Most Extensive Presence
Until Sept. 11, the U.S. had not stationed any forces in the former Soviet Union and hadn't approached the Chinese border since working out of Pakistan in the 1960s, said John Pike, director of GlobalSecurity.org, a Washington-based defense analysis group.
``This is certainly the most extensive American presence in Central Asia since Vietnam, and is further into central Asia than we've ever been,'' Pike said.
The Pentagon declined to describe the intent of the buildup.
The job in Afghanistan isn't over ``so some of what you are seeing is to facilitate airlift flow and support,'' as conventional U.S. forces and international peacekeepers increase in Afghanistan, said Air Force General Richard Myers, chairman of the Joint Chiefs of Staff.
Myers, addressing a defense industry forum this week, said the ``question of long-term'' would be addressed by policy planners.
The State Department declined to comment.
Echoes of Gulf War
The Pentagon may be repeating a policy from the Gulf War, where U.S. bases remain in several countries near Iraq more than a decade after the victory in Kuwait, Pike said.
At the Manas airfield in Kyrgyzstan, about 200 U.S., French and British troops have been building a tent city to house 2,000 to 3,000 troops by next month, the New York Times said. The tents have floors and are heated, the Times said, describing it as evidence of an intention to maintain a long-term presence.
Other U.S. facilities that may be expanded include the Jacobabad air base in Pakistan and the Khanabad airfield in Uzbekistan, Pike said. Other countries with U.S. military deployments since Sept. 11 include Tajikistan, Bulgaria, Turkey and Kuwait, Pike said.
General Tommy Franks, commander of the U.S. military operation in Afghanistan, said each branch of the armed services is making longer-term plans to rotate troops through the region.
`Mopping Up'
``If all you knew about the war was what you saw on TV, you might have thought that we basically won the war about a month ago,'' with only some ``mopping up'' left to do, Pike said.
``The U.S. military is of the view that there's going to be a permanent presence basically to make sure that al-Qaeda has been extricated and that they can't come back,'' he said.
That possibility was high on the agenda of this week's meeting of the Shanghai Cooperation Organization, which Russia and China formed last summer to help counter growing U.S. and European investment in the region, and oppose U.S. plans for a national missile defense system.
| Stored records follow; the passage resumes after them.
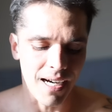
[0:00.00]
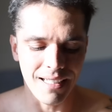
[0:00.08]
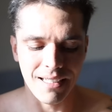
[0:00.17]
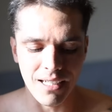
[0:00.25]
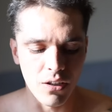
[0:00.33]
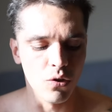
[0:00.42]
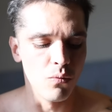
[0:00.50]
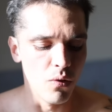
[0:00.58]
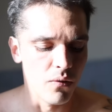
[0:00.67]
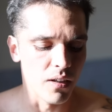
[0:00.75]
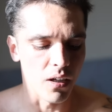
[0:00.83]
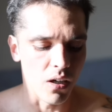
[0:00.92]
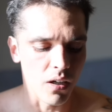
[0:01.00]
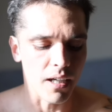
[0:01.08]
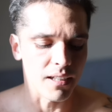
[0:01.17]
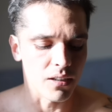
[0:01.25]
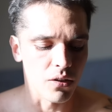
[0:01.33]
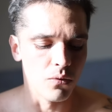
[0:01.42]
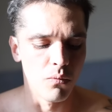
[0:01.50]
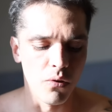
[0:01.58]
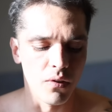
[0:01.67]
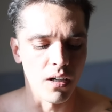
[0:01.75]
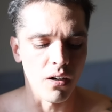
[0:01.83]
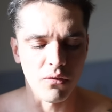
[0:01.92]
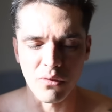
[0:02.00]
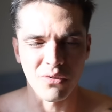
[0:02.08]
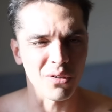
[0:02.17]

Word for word: I see you moving on. I see you moving on from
Other members of the six-nation group, which evolved from a 1996 association designed to defuse tension along the border between China and the former Soviet Union, are Uzbekistan, Kyrgyzstan, Tajikistan and Kazakhstan.
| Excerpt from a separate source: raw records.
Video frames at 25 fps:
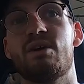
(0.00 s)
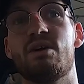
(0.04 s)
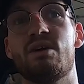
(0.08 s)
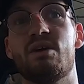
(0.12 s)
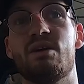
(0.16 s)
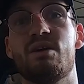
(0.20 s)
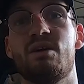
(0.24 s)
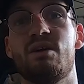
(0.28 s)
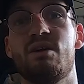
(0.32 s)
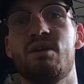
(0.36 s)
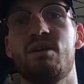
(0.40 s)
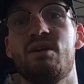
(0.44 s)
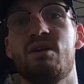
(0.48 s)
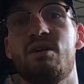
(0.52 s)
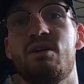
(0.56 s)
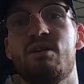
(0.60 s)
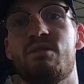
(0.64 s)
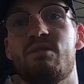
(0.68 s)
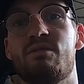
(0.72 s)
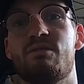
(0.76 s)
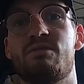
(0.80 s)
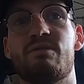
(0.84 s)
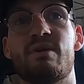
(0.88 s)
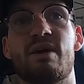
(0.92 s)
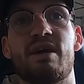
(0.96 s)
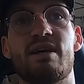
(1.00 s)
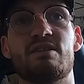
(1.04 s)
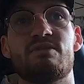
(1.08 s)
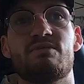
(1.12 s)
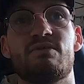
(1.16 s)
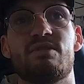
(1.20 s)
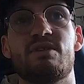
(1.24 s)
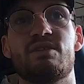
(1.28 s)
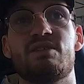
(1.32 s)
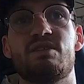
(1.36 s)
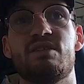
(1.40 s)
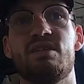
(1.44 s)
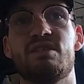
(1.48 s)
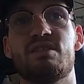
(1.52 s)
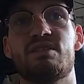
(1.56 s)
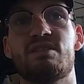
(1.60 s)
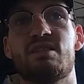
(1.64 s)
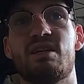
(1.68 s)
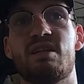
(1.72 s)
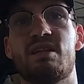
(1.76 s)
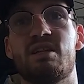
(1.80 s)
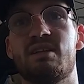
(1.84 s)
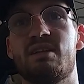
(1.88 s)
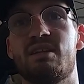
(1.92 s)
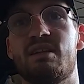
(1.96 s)
the fans for the
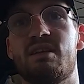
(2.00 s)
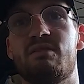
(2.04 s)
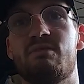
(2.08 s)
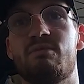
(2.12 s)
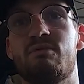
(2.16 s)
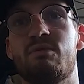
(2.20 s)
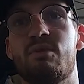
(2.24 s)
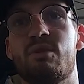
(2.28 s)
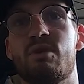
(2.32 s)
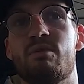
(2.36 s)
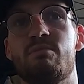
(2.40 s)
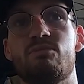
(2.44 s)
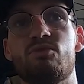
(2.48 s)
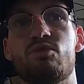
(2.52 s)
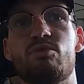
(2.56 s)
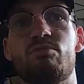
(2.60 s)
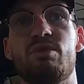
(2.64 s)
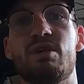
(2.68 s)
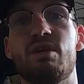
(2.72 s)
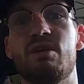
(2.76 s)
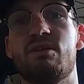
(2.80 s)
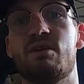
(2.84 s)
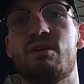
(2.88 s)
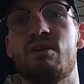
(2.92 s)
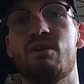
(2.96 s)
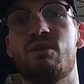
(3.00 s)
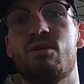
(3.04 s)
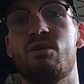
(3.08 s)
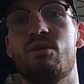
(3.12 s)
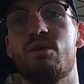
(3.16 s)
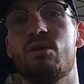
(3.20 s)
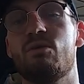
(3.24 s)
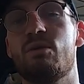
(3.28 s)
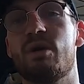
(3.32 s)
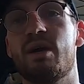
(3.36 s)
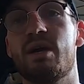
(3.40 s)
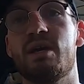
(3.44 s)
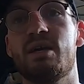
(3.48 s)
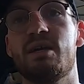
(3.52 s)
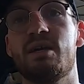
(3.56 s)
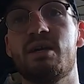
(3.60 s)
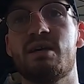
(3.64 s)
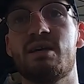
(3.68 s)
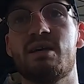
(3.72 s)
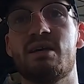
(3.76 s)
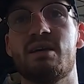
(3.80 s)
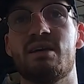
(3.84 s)
season and for them to be there all the way.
The group, in its final statement this week, reiterated support for the war on terrorism, praised the political overhaul in Afghanistan, and made no direct criticism of the U.S. buildup.
UN Job
It said anti-terrorist operations should be directed by the United Nations, ``their scope may not be extended arbitrarily, and they must not be accompanied by interference in the internal affairs of sovereign states.''
The reactions from China and Russia reflect a split in both countries between those who want a stronger relationship with the U.S. and those who regard U.S. actions with suspicion, experts and analysts said.
``We probably are kidding ourselves if we think the themes which had seemed to describe a troubled relationship prior to Sept. 11 had been completely eliminated,'' Robert Kapp, president of the U.S.-China Business Council, said of China's reaction.
Russia may be calculating that its support for U.S. expansion in Central Asia may help win U.S. backing on other foreign policy concerns such as Iraq, Georgetown University Professor Rob Sobhani said. The U.S. and Russia are negotiating over U.S. demands for a tightening of UN sanctions on Iraq.
Other Central Asian states likely welcome the U.S. presence, trusting the U.S. not to share the ``imperialist'' ambitions of either Russia or China in the region, said researcher Ariel Cohen of the Heritage Foundation.